## Full Text Search / Information Retrieval 

## 1) : Why build an Inverted Index for text-retrieval?

## 2) : Objectives:
* Collect a corpus
* Perform a brute-force query and measure the performance
* Create a forward and inverted index from the above 
* Search on one or a combination of terms and measure performance

In [1]:
from tqdm import tqdm
from sklearn.datasets import fetch_20newsgroups
import numpy as np
from collections import defaultdict
import time
import re

In [2]:
corpus = fetch_20newsgroups(remove=['header','footer'])['data']

In [3]:
corpus[0]

"From: lerxst@wam.umd.edu (where's my thing)\nSubject: WHAT car is this!?\nNntp-Posting-Host: rac3.wam.umd.edu\nOrganization: University of Maryland, College Park\nLines: 15\n\n I was wondering if anyone out there could enlighten me on this car I saw\nthe other day.

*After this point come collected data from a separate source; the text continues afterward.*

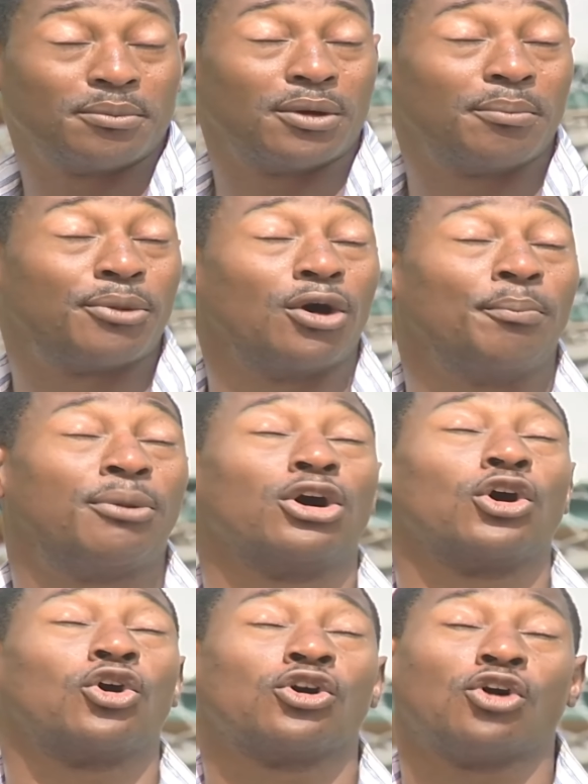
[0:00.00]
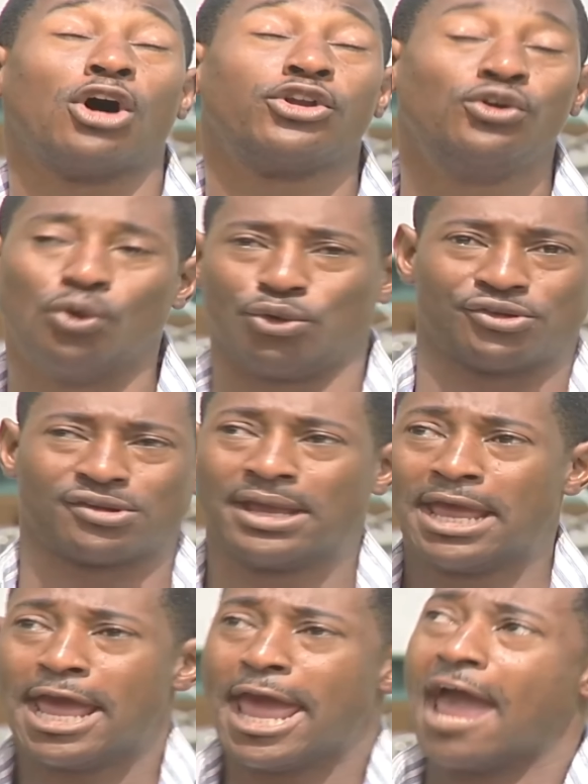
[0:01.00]
But God knows,
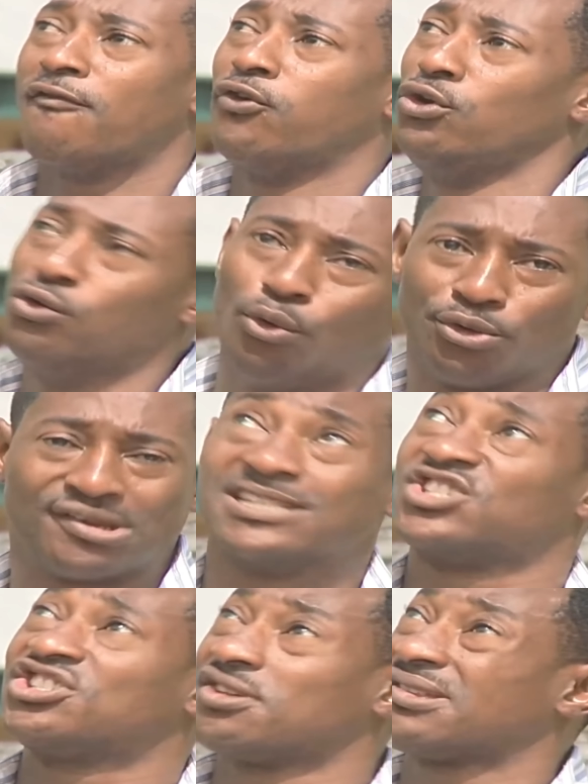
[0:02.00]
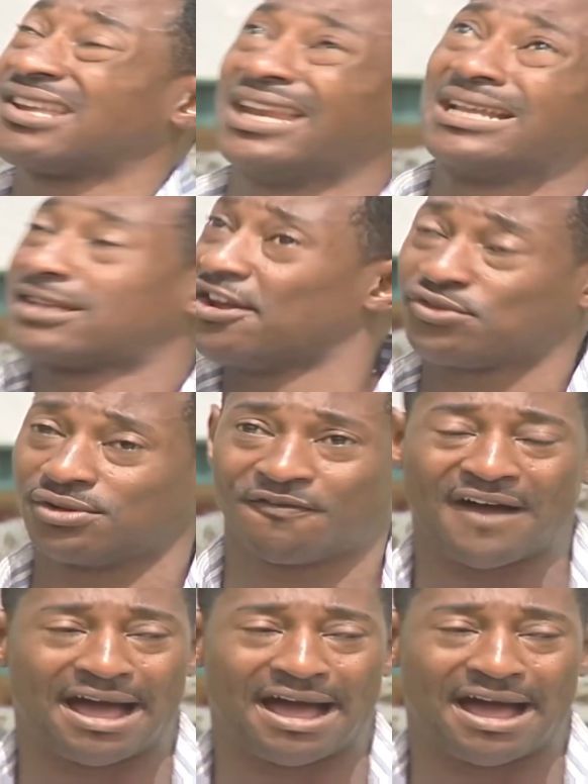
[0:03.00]
heaven knows, and Jesus can attest to the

It was a 2-door sports car, looked to be from the late 60s/\nearly 70s. It was called a Bricklin. The doors were really small. In addition,\nthe front bumper was separate from the rest of the body. This is \nall I know. If anyone can tellme a model name, engine specs, years\nof production, where this car is made, history, or whatever info you\nhave on this funky looking car, please e-mail.\n\nThanks,\n- IL\n   ---- brought to you by your neighborhood Lerxst ----\n\n\n\n\n"

---

### Brute Force

#### Lets start with a example for one term query

In [7]:
re.findall('(?u)\\b\\w\\w+\\b',corpus[0])

['From',
 'lerxst',
 'wam',
 'umd',
 'edu',
 'where',
 'my',
 'thing',
 'Subject',
 'WHAT',
 'car',
 'is',
 'this',
 'Nntp',
 'Posting',
 'Host',
 'rac3',
 'wam',
 'umd',
 'edu',
 'Organization',
 'University',
 'of',
 'Maryland',
 'College',
 'Park',
 'Lines',
 '15',
 'was',
 'wondering',
 'if',
 'anyone',
 'out',
 'there',
 'could',
 'enlighten',
 'me',
 'on',
 'this',
 'car',
 'saw',
 'the',
 'other',
 'day',
 'It',
 'was',
 'door',
 'sports',
 'car',
 'looked',
 'to',
 'be',
 'from',
 'the',
 'late',
 '60s',
 'early',
 '70s',
 'It',
 'was',
 'called',
 'Bricklin',
 'The',
 'doors',
 'were',
 'really',
 'small',
 'In',
 'addition',
 'the',
 'front',
 'bumper',
 'was',
 'separate',
 'from',
 'the',
 'rest',
 'of',
 'the',
 'body',
 'This',
 'is',
 'all',
 'know',
 'If',
 'anyone',
 'can',
 'tellme',
 'model',
 'name',
 'engine',
 'specs',
 'years',
 'of',
 'production',
 'where',
 'this',
 'car',
 'is',
 'made',
 'history',
 'or',
 'whatever',
 'info',
 'you',
 'have',
 'on',
 'this'

In [10]:
def brute_force_query(query, corpus): 
    """Returns indices of matching documents"""
    doc_ids = []
    for i, doc in enumerate(corpus):
        for word in re.findall('(?u)\\b\\w\\w+\\b',doc.lower()):
            if word == query:
                doc_ids.append(i)
    return doc_ids

In [11]:
brute_force_query('bricklin', corpus)

[0, 958, 2835, 4988]

#### Ok lets measure the performance of this approach

In [12]:
%timeit brute_force_query('bricklin', corpus)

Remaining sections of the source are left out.